Per uno di quei casi che non sono casi, ma che è giusto chiamare sincronicità, escono due articoli quasi contemporaneamente. Il primo è di Simonetta Sciandivasci su Specchio de La Stampa, e si intitola Diventiamo un villaggio capace e degno di crescere i figli di tutti. Il secondo è di Motoko Rich sul New York Times e si intitola I governi possono convincere le persone ad avere più figli? Entrambi dicono una cosa importante: gli incentivi non bastano. Non bastano gli asili nido e i congedi parentali e tutto quello che ancora non c’è e potrebbe esserci: ci vuole qualcos’altro, e quel qualcos’altro è nel nostro atteggiamento.

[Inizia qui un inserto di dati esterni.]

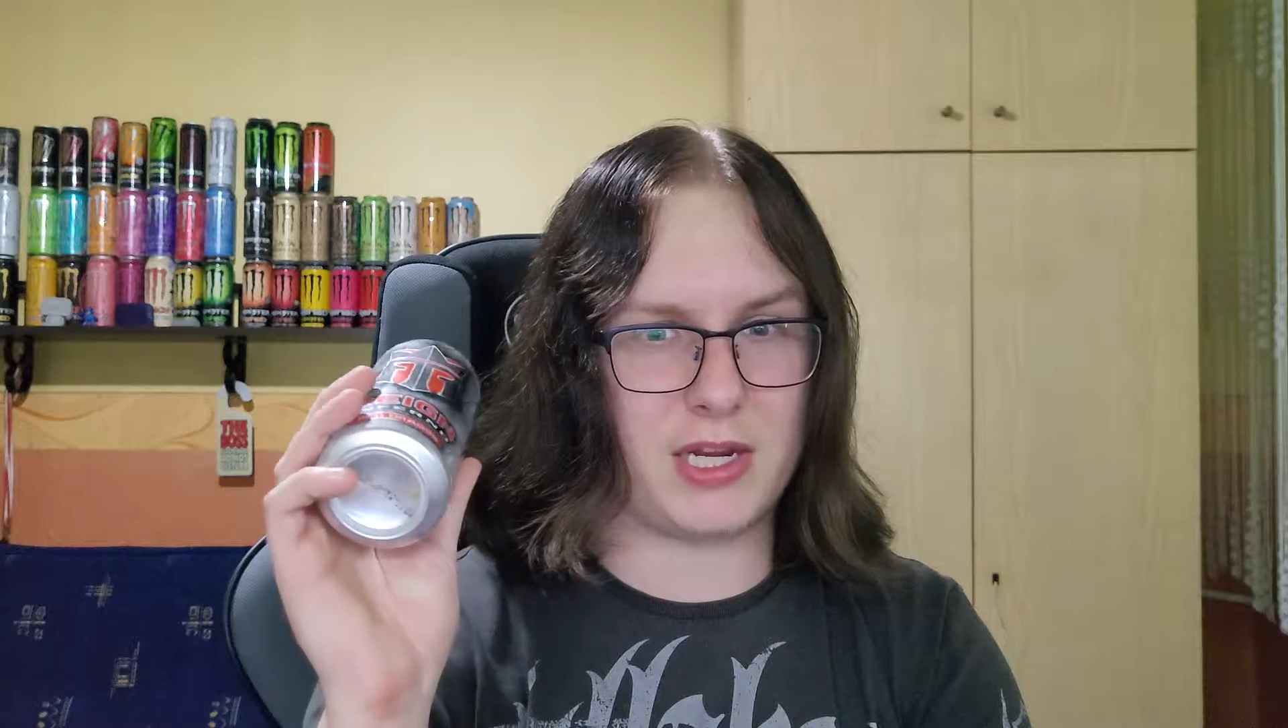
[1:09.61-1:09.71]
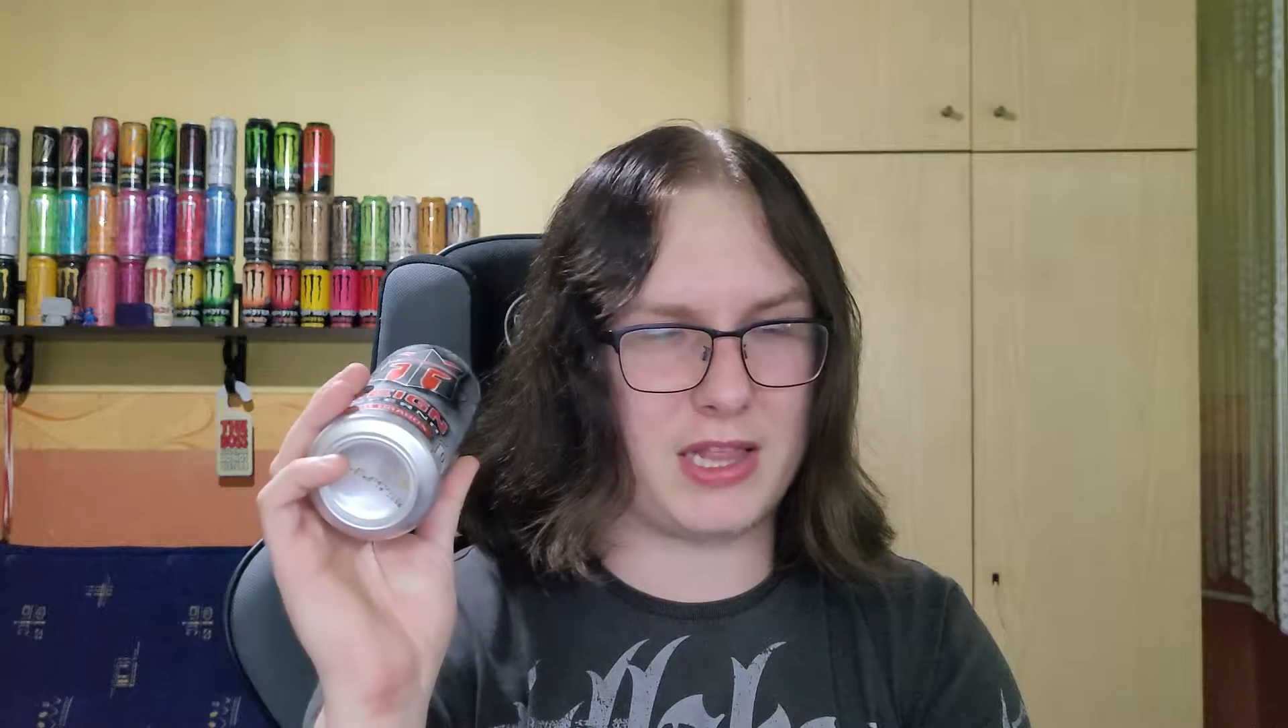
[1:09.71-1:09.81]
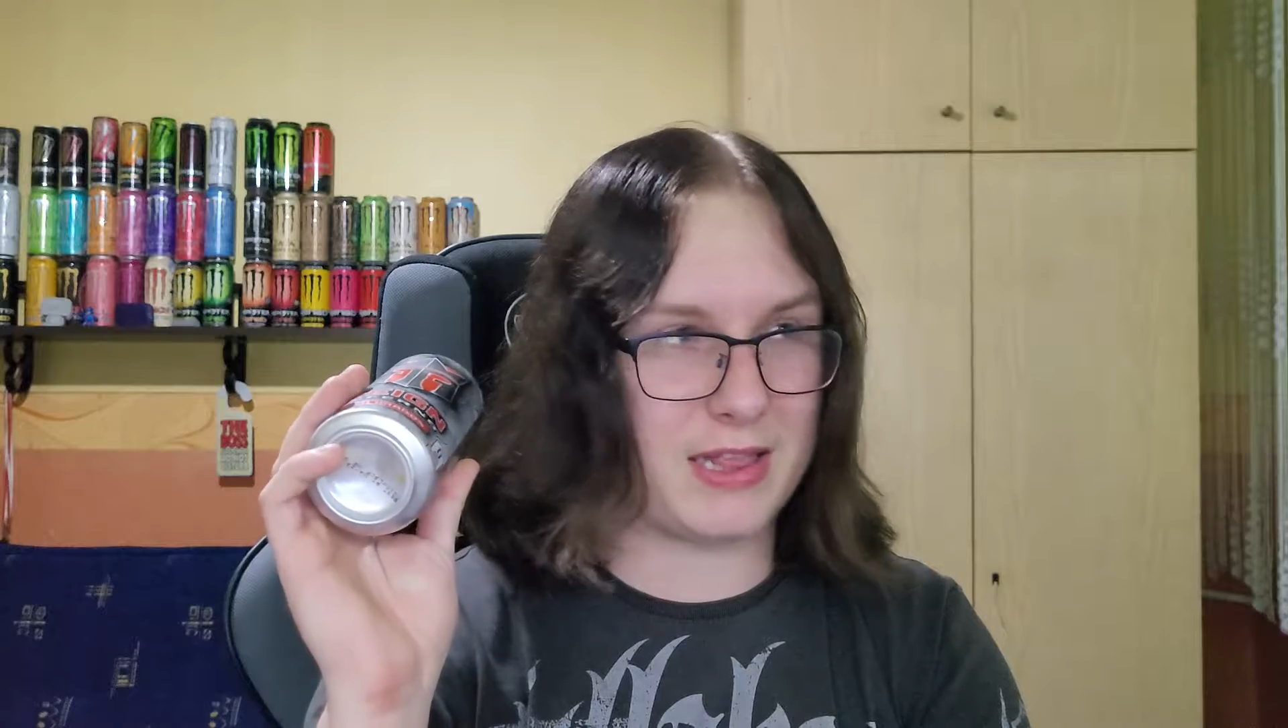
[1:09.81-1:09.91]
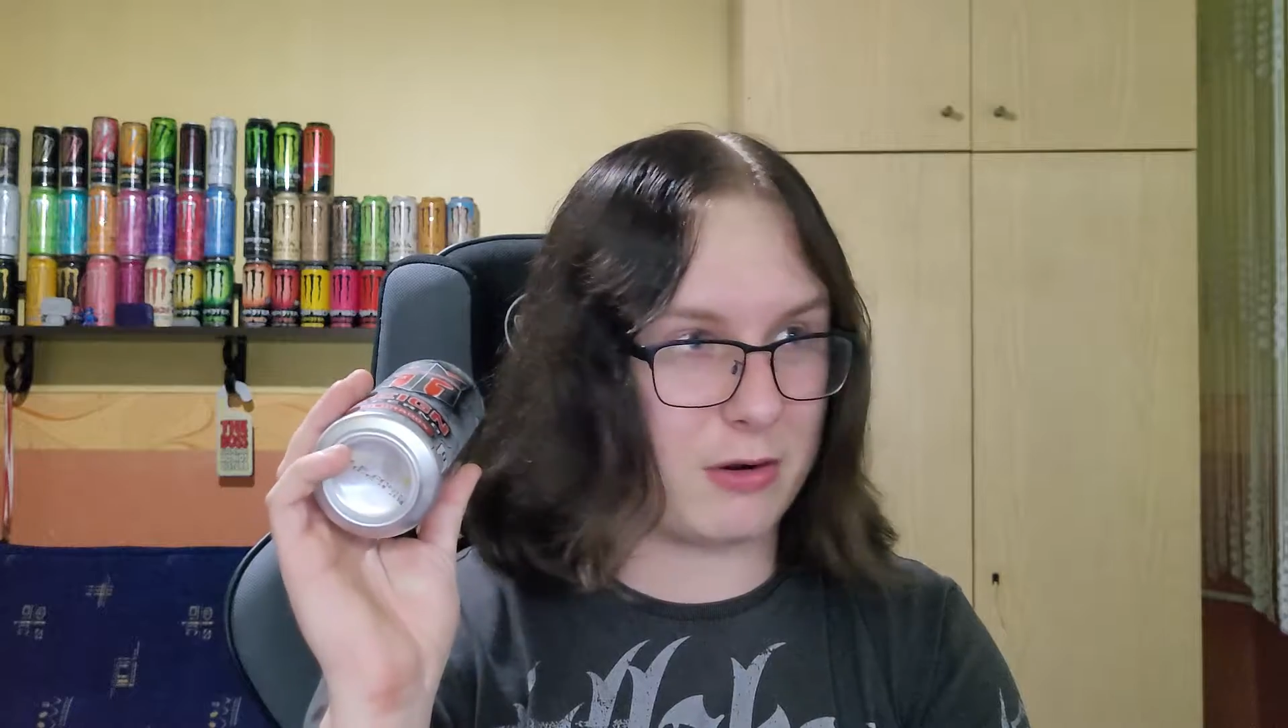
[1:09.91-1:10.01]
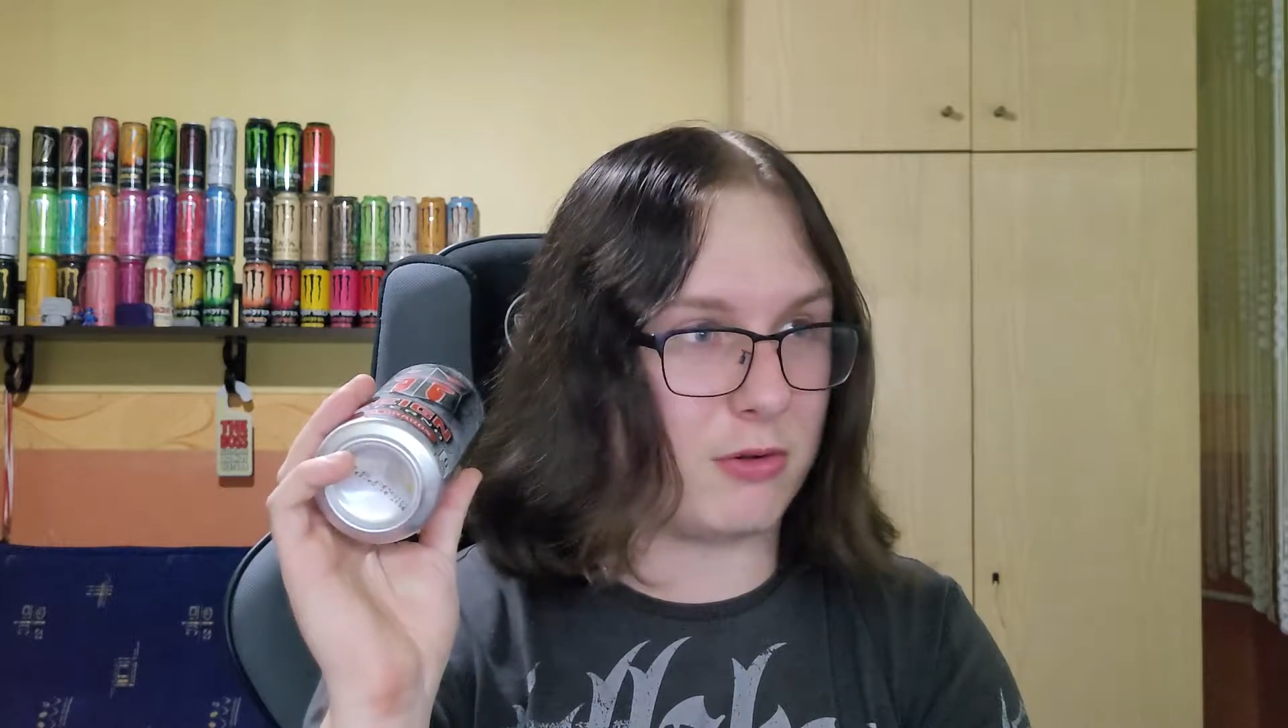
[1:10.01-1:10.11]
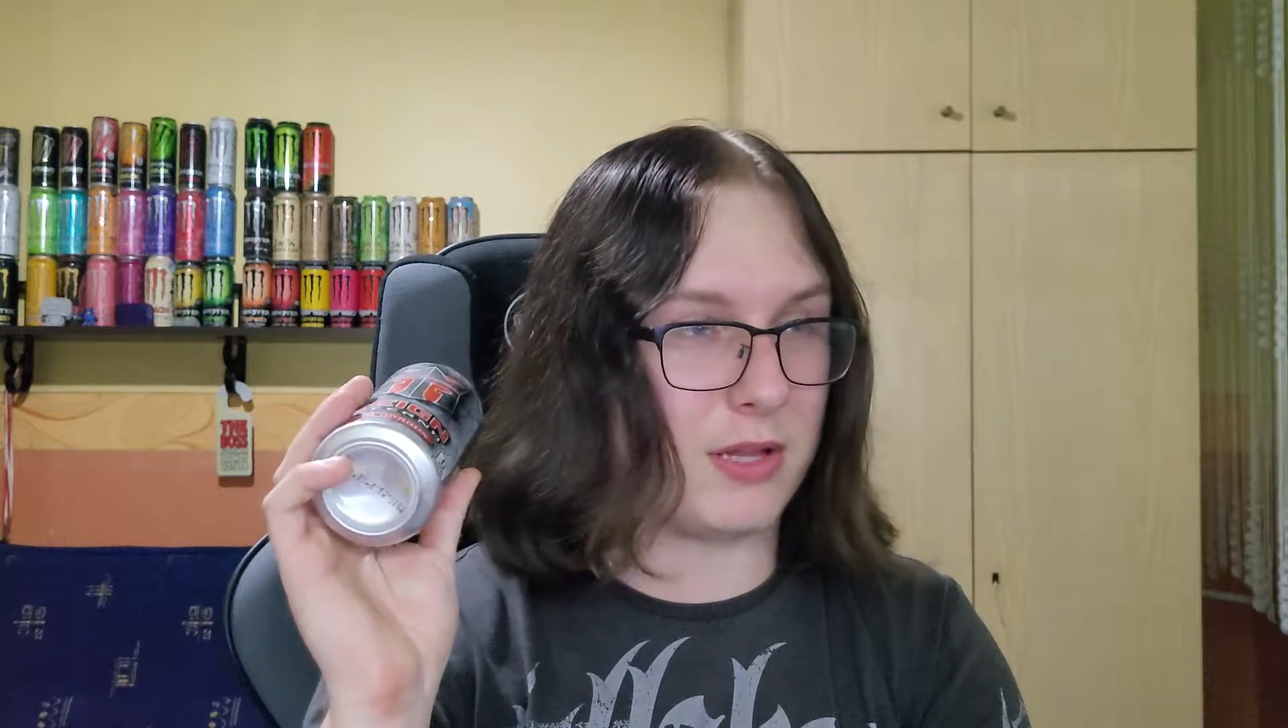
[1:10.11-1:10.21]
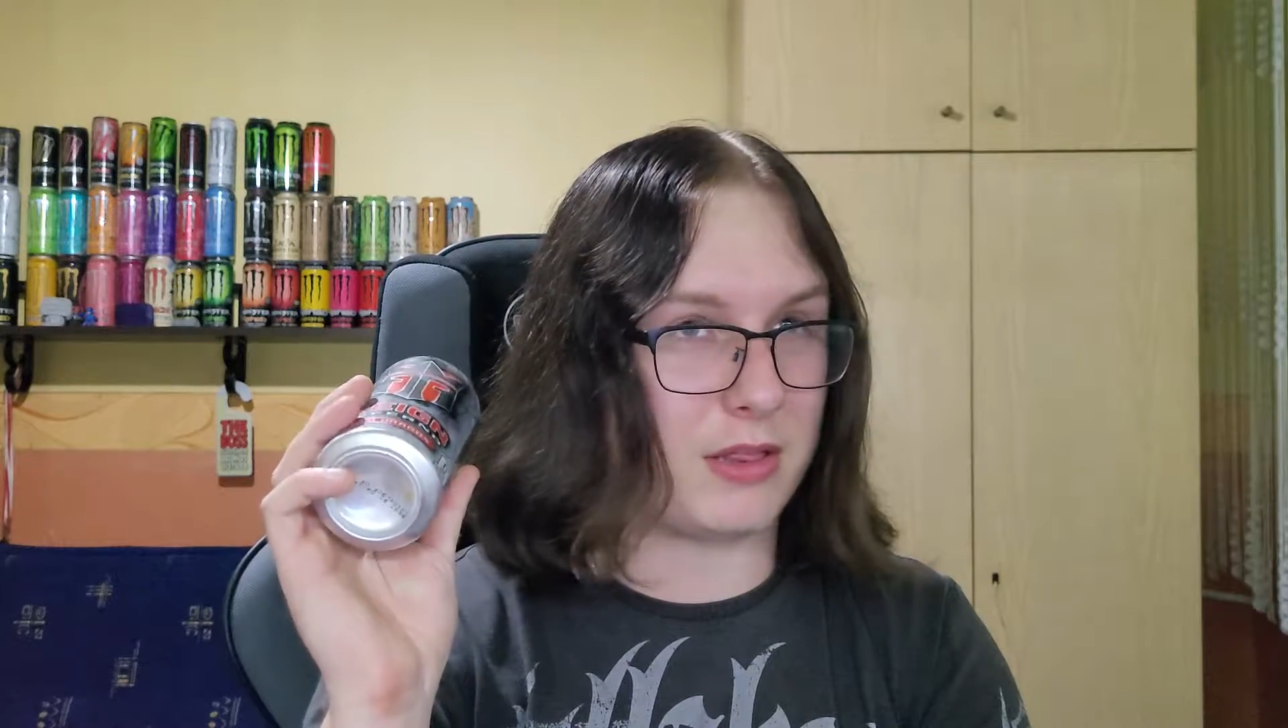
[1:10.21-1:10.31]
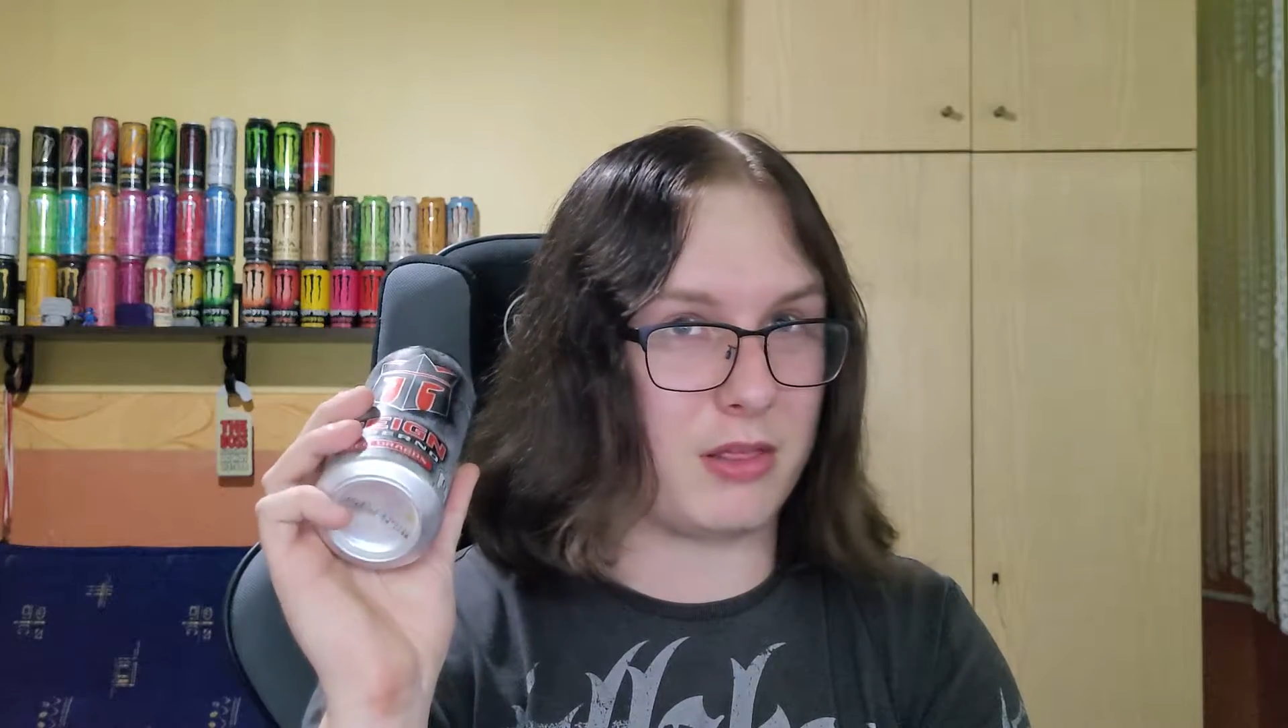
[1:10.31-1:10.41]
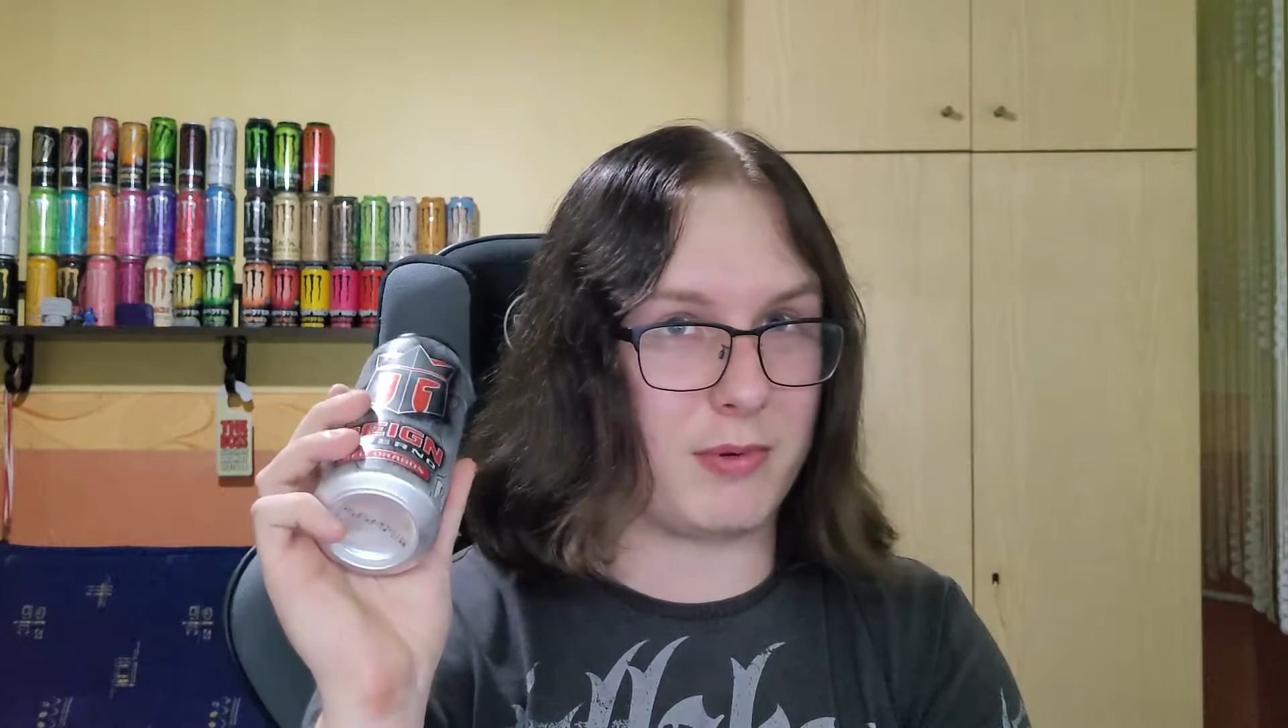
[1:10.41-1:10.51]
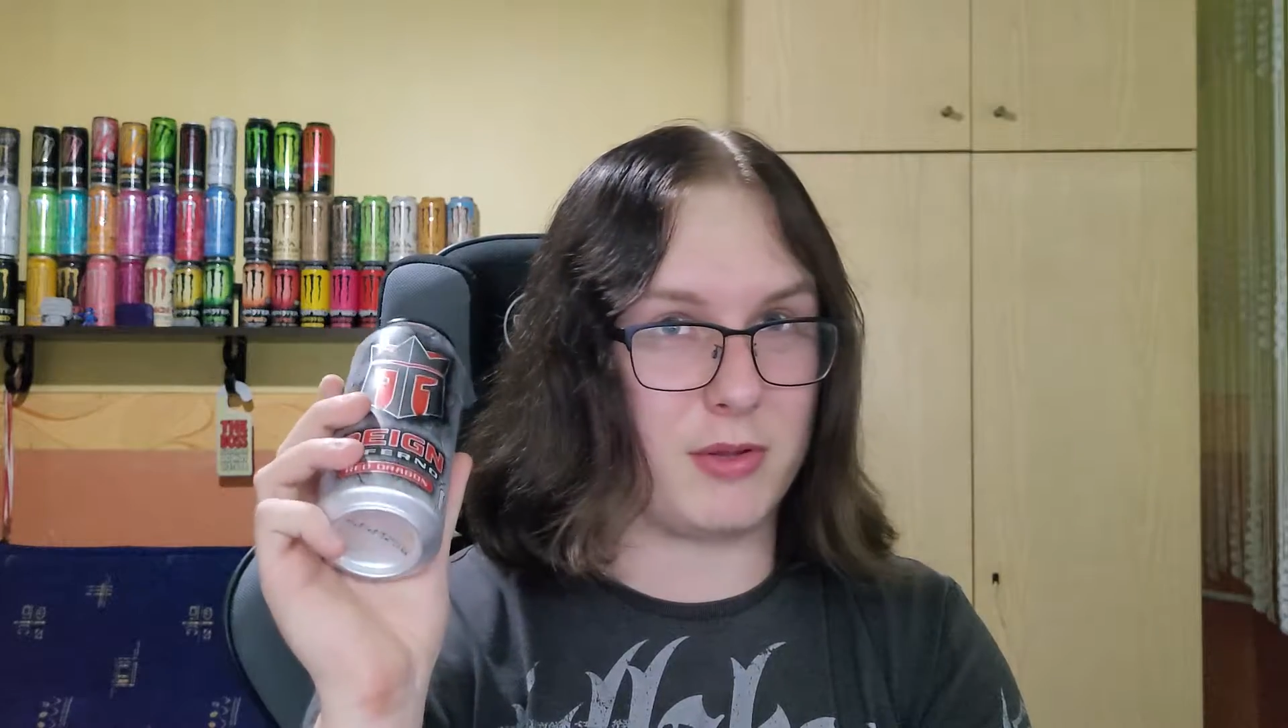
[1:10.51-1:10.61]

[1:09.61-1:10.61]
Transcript: zaglądajcie sobie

Sciandivasci scrive una cosa verissima, anche se fa male: il villaggio è ostile alle bambine e ai bambini (lei, giustamente, usa il femminile sovraesteso: io, che non voglio rotture di scatole nei commenti che parlano di questo invece che del contenuto, faccio l’ecumenica, per ora).
E’ vero. Rintanati nel mondo piccolo dove ci sentiamo onnipotenti, bravissimi, intelligentissimi e certamente poco compresi nel nostro fulgore, detestiamo persino le piccole persone, vedi mai ci rubassero aria e, crescendo, ottenessero più riconoscimenti di noi. O dei nostri figli e figlie, che spesso viviamo come nostra proiezione, come coloro che si faranno strada dove noi non siamo riusciti.
Insomma, in ballo c’è non solo il modo in cui vediamo il futuro, ma il modo in cui ci vediamo oggi. E se non riusciamo a vederci plurali, sarà un guaio: e dire che il mondo senza umanità starà meglio, perdonate, è una scusa.